The following text is my expanded notes from my 24 January interview in New York with Virgin Galactic commercial director Stephen Attenborough. Some of this found its way into my article about the business side of the Virgin Galactic plan.

credit: Virgin Galactic
We have had our first confirmed charter flight. An American booked an entire flight. We could see group bookings from people with an agenda, for art, science, for spiritual reasons. Scientific research etc could see a third White Knight II (WK2) needed [Galactic has ordered two].
We gained 25 new customers in the last month (December 2007 - January 2008). A strong December and January. Two to three in the last couple of days.
For training we want activities for strangers [the individual passengers who may not know each other] to get to know each other, team building activities.
Its still three days of training and preparation, we are still designing the three day training [regime]. The [ongoing] centrifuge work [with the founders] will inform that package of activities to take on before you go.
We are working with travel agents, selling it as the adventure end of luxury holidays, advertised as ultimate experience.
Our customers are inspired by NASA Apollo programme, the age range is in the 40s to 50s, our agents are contributing to growth in ticket sales.
Last year [2007] saw work being done behind closed doors, but we wanted to show what was going on. Now is the year of tangibility, something we can show.
WK2 will roll out of the factory in May, in about 14 weeks [from 24 January].
Roll out to start ground testing then first flight during the summer. Although WK2 will be test flying, Oshkosh debut in July is perhaps a little early.
The customers pay their own way to go to events like the New York unveil event. The founders going to the [NASTAR] centrifuge was different, "it was out of our pocket".

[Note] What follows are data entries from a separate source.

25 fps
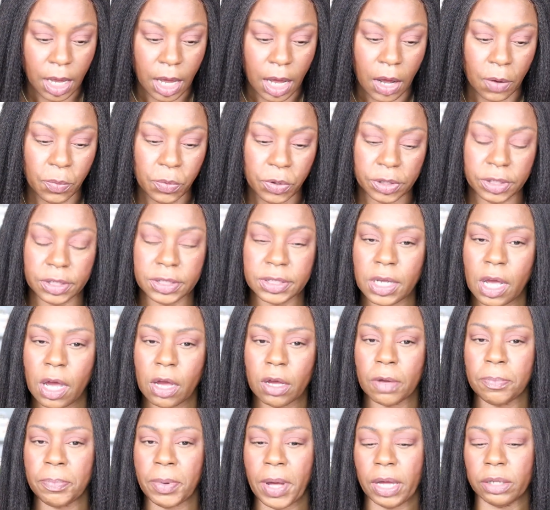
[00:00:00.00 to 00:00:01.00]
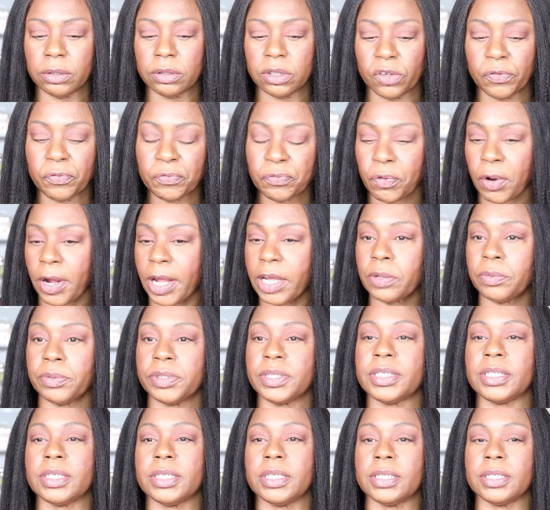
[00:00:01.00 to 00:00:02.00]
I want to talk about the
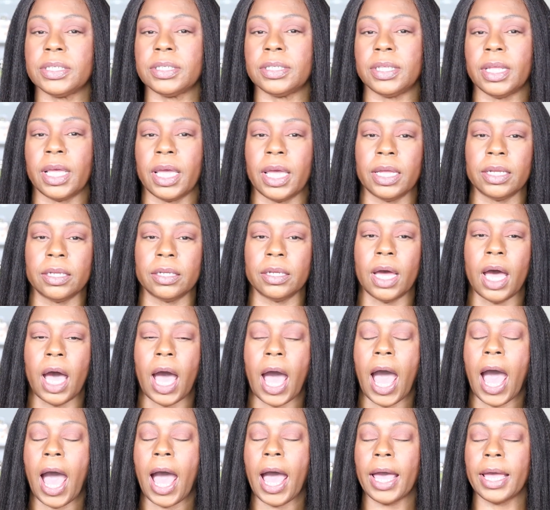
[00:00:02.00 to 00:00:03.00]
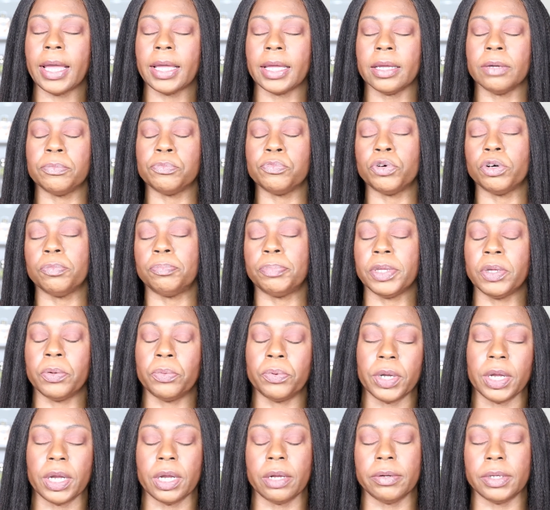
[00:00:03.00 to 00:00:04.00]
fragrances that I am, will be
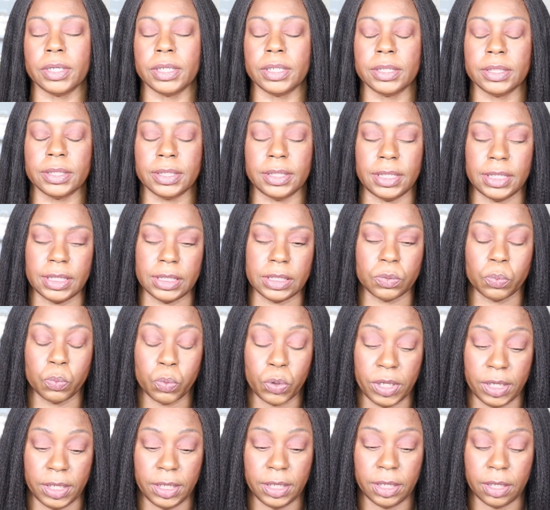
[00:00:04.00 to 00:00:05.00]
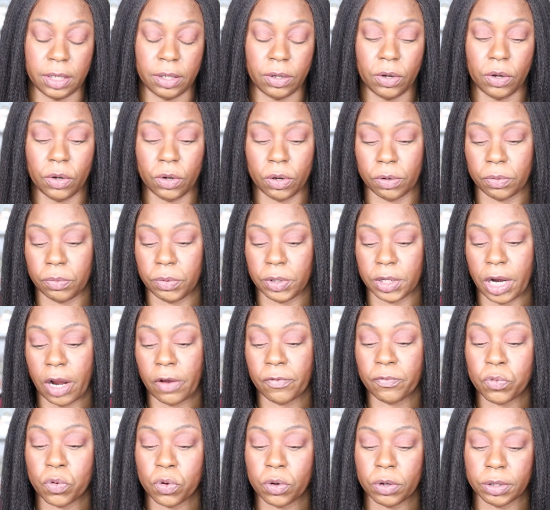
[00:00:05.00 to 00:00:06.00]
wearing this week or what
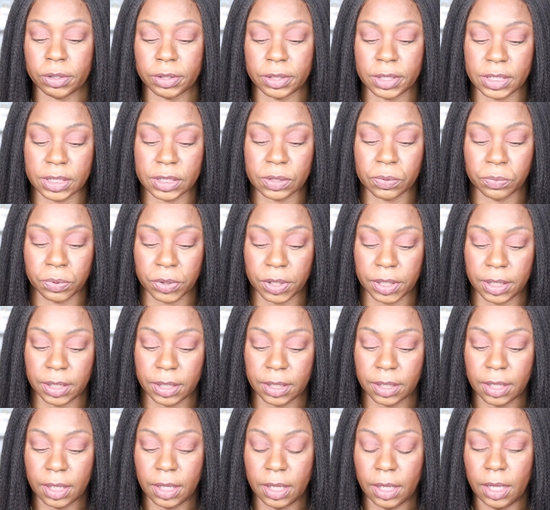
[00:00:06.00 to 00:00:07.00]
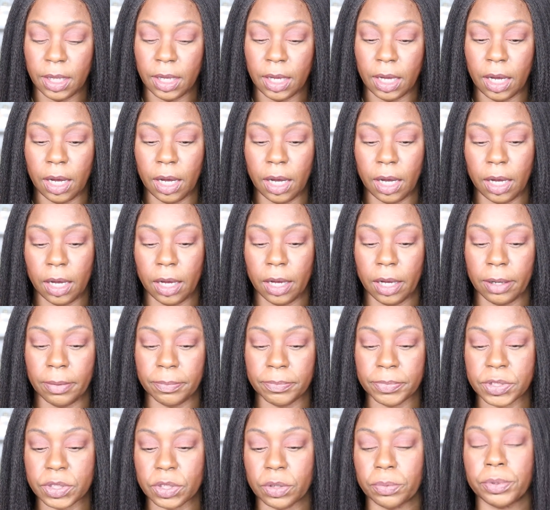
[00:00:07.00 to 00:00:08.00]
I've worn this week
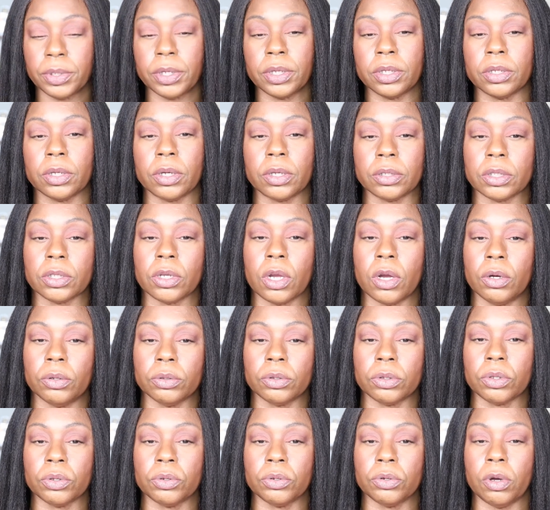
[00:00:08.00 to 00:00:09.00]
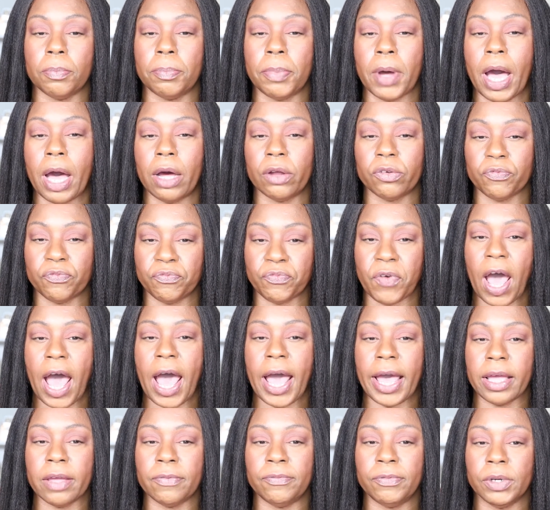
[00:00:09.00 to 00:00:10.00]
um, so we're going to go through about
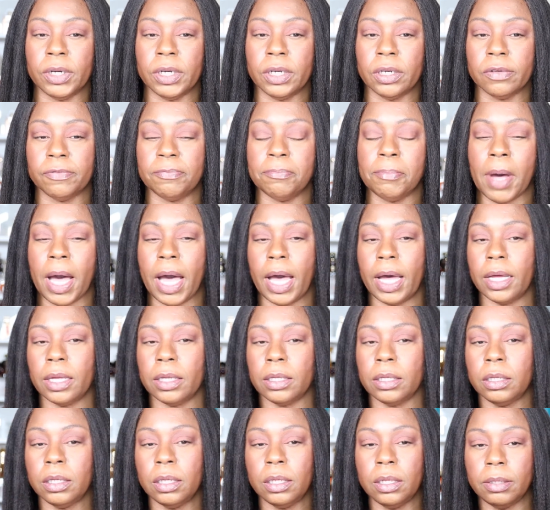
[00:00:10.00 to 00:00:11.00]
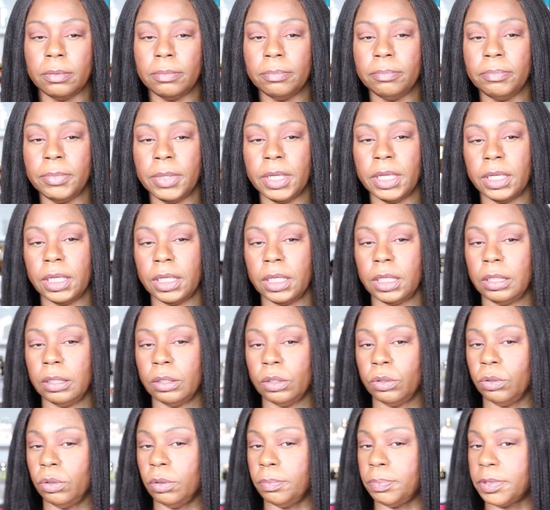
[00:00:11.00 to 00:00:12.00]
five of my many
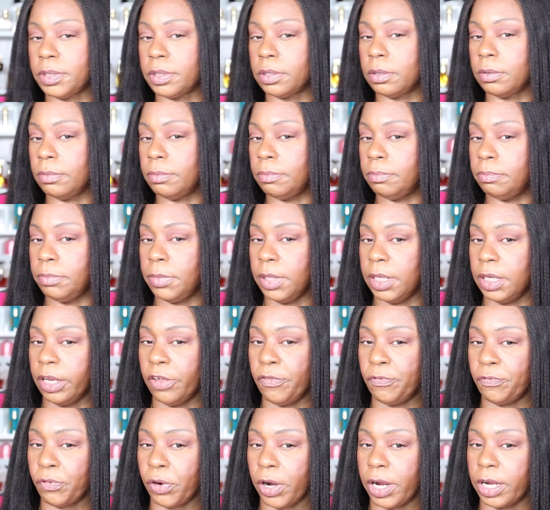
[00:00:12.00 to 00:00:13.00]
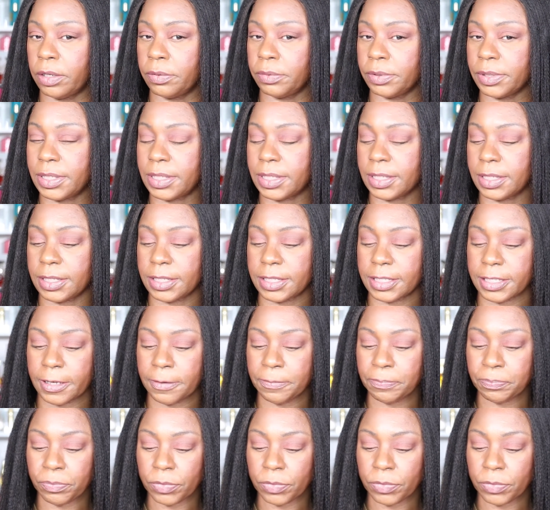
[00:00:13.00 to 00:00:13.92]
oops many fragrances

The tickets sales are proof of the market, our customers help to convince financial markets that there is demand.
Our website gets lots of registrations. We also get customers from referrals, word of mouth, its acting like viral marketing at the moment.
Current customers want special access, insiders on the project, factory visits, and they are getting those.
We are earning interest on deposits and ticket sales. The deposits and ticket sales are in an escrow account. That is not our money yet but we have the right to use it. It is appropriate to ring fence it. We have had some refund requests, six in all [as of 24 January], two due to health issues and the other four "due to changing circumstances".
We have a ball park figure [for cost of training element] but don’t want to talk about that. It will entail three days at a hotel, centrifuge is a big component. Our package will start in New Mexico. The centrifuge could be additional.
For acclimatisation training we may want our own centrifuge installation for Virgin Galactic at the New Mexico spaceport, maybe.
We could do cut price, everything but the flight. There will be a mock up flight deck in the left fuselage [from a plan view] of WK2. We could offer simulator training to experience flying the WK2/SS2. We probably haven’t thought of all the applications.
We need to amortise the investment as quickly as possible. Our business plan is focused on demand and the market we know about.
The decision to go ahead was made with the Virgin Group investment advisory committee. It advises Richard [Branson] on potential investments and authorises them. It goes through a process. A couple of investment advisory committee members are on the board of Virgin Galactic.

So many commercial directors, investment advisory committees, boards of directors, CPA's, CTO's, CEO's to launch a silly rocket. This guy must be British.
4 years since they flew anything into space. They might be getting rusty. No news on whether they ever got the engine to start since the explosion.
Brilliant analysis! [/snark]
It's not about "launch[ing] a silly rocket"; it's about building a business. More than that, even, it's about developing a one-off experimental prototype into a production vehicle, and building a new business around this entirely new product.
Your comment doesn't reveal anything about your background, but I have some experience both in hobby rocketry and aerospace systems development. I know how easy the former seems, and how complex the latter truly is. Don't compare the WK2/SS2 effort to your favorite amateur/experimental rocketry effort, or even to the original Rutan/Allen X-Prize effort; instead, compare it to other efforts to develop and field new vehicles to transport the paying public.
On that score, they're doing very well indeed.
I've never been a fan of some of Rutan's bloviating, but there's no doubt he knows what he's doing when it comes to designing and building flying things. Similarly, Branson can sometimes be a self-important blowhard, but the evidence is pretty clear that he knows how to build businesses. Folks drumming their fingers on the table and muttering "where's the spaceship" would do well to keep their track records in mind.
The propulsion work was supposed to have been suspended while the investigation into the 26 July 2007 nitrous oxide explosion.
The best explanation I have heard about that is that they used to do the cold flow N2O tests in the Scaled hangar and for some reason they did the test that resulted in the explosion out in the desert without cover.
While N2O is deemed stable if it gets hot it can decompose and become explosive in some situations. I think that will be found to be the mistake in the end.
They may be conducting small scale work on the propulsion system, I don't know, but at the moment it is definitely the pacing item in Virgin Galactic's development work.